I don’t believe it. 

There is only a solid gray science fiction like void of clouds.

I could be in Gary, Indiana, for all the mountains I see here.

Anyway… without mountains, I visited St. Peter and Paul parish where Fr. Horgan has made some fine stained glass windows, with great elements worked in.  They depict the beatitudes with saints and blesseds who exemplify those beatitudes.
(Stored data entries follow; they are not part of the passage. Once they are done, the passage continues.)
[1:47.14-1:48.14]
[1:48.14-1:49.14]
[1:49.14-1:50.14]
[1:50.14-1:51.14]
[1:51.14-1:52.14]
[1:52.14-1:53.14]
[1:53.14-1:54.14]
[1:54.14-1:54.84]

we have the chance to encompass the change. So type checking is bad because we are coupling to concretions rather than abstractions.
I don’t remember the name of the Austrian sister who has killed by the Nazis because she took down their swastikas and nailed crucifixes to the walls of her clinic.  She has a stethoscope here, and a mug of beer.  She liked beer.
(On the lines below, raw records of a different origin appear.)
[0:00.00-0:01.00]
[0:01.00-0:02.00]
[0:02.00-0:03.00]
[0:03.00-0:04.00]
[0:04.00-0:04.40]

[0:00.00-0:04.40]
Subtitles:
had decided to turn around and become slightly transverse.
The pastor’s little cat is in one window.

In a window for the Nativity, Mr. and Mrs. Shepherd have brought junior who brought the Christ Child his little rocking horse toy as a gift.  Sweet.

We visited rapidly the Holy Rosary Cathedral.

In your hours off in Vancouver you could stop in for some pot (medicinal, of course).

We also had the chance to visit a nice little Chinese scholars garden, built in the style of those in Suzhou.  Always visit Chinese gardens… especially the one in Portland.

About Fr. John Zuhlsdorf

Fr. Z is the guy who runs this blog. o{]:¬)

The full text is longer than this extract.